The Two Altars is two stories set in two different time periods, one in 1776 and one in 1850.  Both stories is about liberty, with set during the Revolutionary war and the other one after.  The first story is about what you would give for liberty.  It starts with Dick and Grace getting woodchips, but like most children that task has been turned into a game.  The wood chips have been made into a mound to hold a flagstaff.  Dick then ties a red handkerchief to the staff.  Dick wants to throw his cap for liberty and he wants Grace to do the same with her bonnet.  She throws it up, and then it blows away.  Grace begins to cry, but Dick says it is alright because it is for liberty.  He then set off after it while Grace goes home with the heavy basket in tow.  She came into the house with tears, while her Aunt Mehetabel’s questioned her about her bonnet and the whereabouts of Dick.  Grace tells her about throwing up her Bonnet for Liberty, the same kind of liberty that her father is fighting for.  Dick returns with the bonnet.  After the setting of the table and Tea, they receive a letter from the battlefield.  It explains what the soldiers have had to give up for the fighting and that they are holding on.  Soon after that soldiers come in and request for supplies.

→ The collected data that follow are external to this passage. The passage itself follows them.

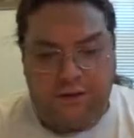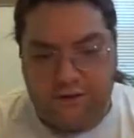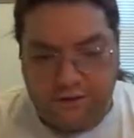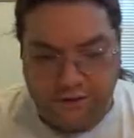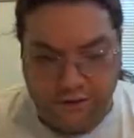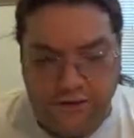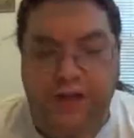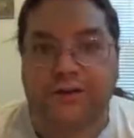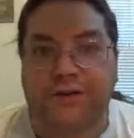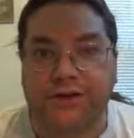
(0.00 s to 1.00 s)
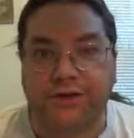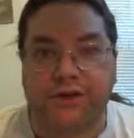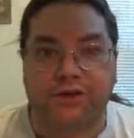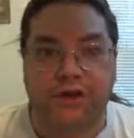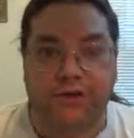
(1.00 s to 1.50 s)
And there's a share feature you
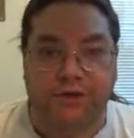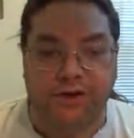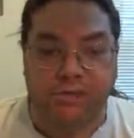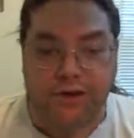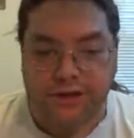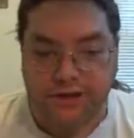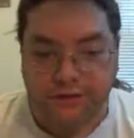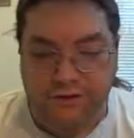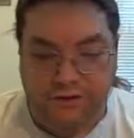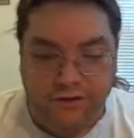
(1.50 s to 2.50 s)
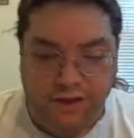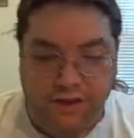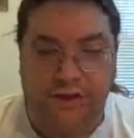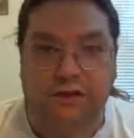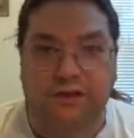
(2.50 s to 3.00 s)
can share where your bike is. If you, do
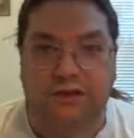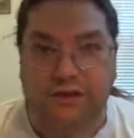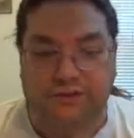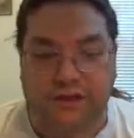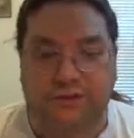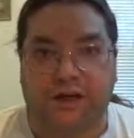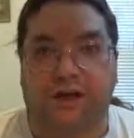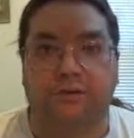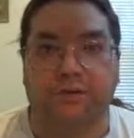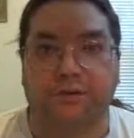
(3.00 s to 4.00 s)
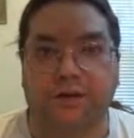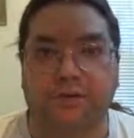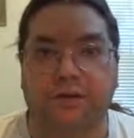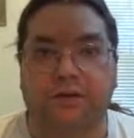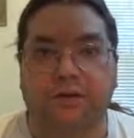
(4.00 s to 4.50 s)
like, a, like if you have a company where you
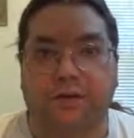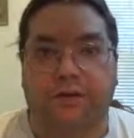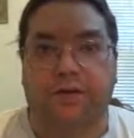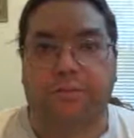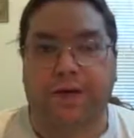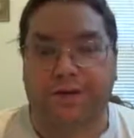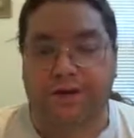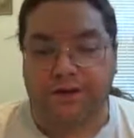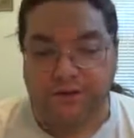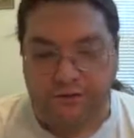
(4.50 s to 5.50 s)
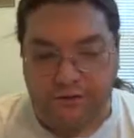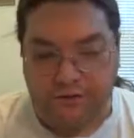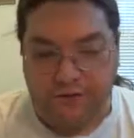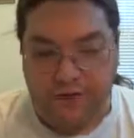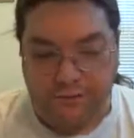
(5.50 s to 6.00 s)
want to rent bikes out, you'll be able
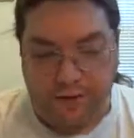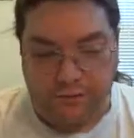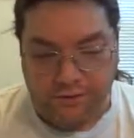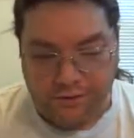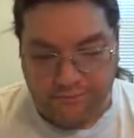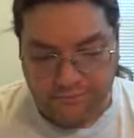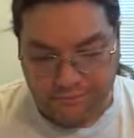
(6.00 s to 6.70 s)
to find them that way.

Everyone gives something and are proud to help out.  The second story is about a freed slave named George.  He has a wife, children and a job.  They have started to save up money and were getting mighty rich,  The were going to buy their son, Henry, a new Sunday Cap and daughter Mary a Muslin-de Laine dress.  All was good and fine, while they were enjoying dinner.  But they the door burst open and soldiers came in.  They were here for George, to take him back to Mr.B of Georgia, even though he had been free for ten years.  The family was in tears and George was sent back to be a slave.

The Comparison between these two stories is liberty.  One has liberty being fought for and liberty (and freedom) being taken away.  What would happen if the people in the first story knew about the events in the second story?  Would they have sympathy for George or would they just see him as a slave?  Dick thought that his father was a slave to a foreign power (that being England).  He was a slave in a sense to taxes, but he still had more freedom then George had as a slave.  The mother describes the United States as a beacon of hope, but is it the same in the second story.  George family was just like Dick’s family, only that he was a ex-slave.  I think the question really is for the story is this,  Is this the country that Dick’s Father was fighting for  a country where a man can be taken away from his family because of some technicality of law.  The people did not support George; they supported their government and the suit.  That to me is really sad.